Only the records, exactly as written, belong in the answer; pictures do not.

### RECORDS FOR THIS EXERCISE
────────────────────────────────────────
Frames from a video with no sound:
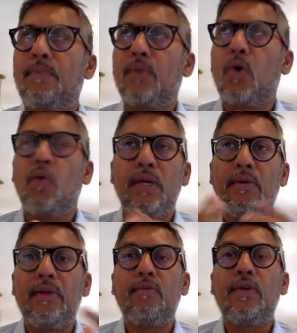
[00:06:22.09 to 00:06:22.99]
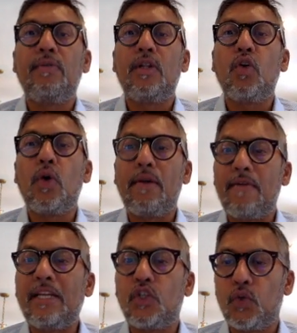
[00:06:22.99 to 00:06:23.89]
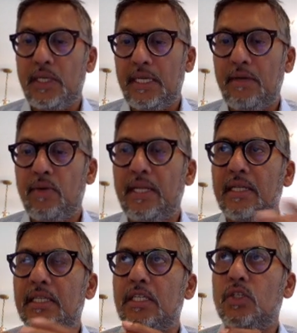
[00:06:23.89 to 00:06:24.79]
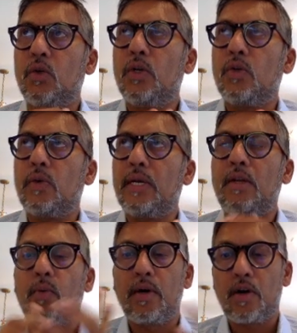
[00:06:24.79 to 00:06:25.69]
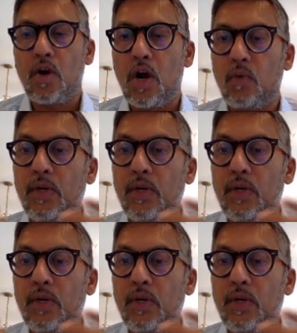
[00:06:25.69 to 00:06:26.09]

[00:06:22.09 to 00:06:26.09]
oh, we will know eventually whether this is going to really work or not.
────────────────────────────────────────
### EXERCISE RESULT
Frames from a video with no sound:
[00:06:22.09 to 00:06:22.99]
[00:06:22.99 to 00:06:23.89]
[00:06:23.89 to 00:06:24.79]
[00:06:24.79 to 00:06:25.69]
[00:06:25.69 to 00:06:26.09]

[00:06:22.09 to 00:06:26.09]
oh, we will know eventually whether this is going to really work or not.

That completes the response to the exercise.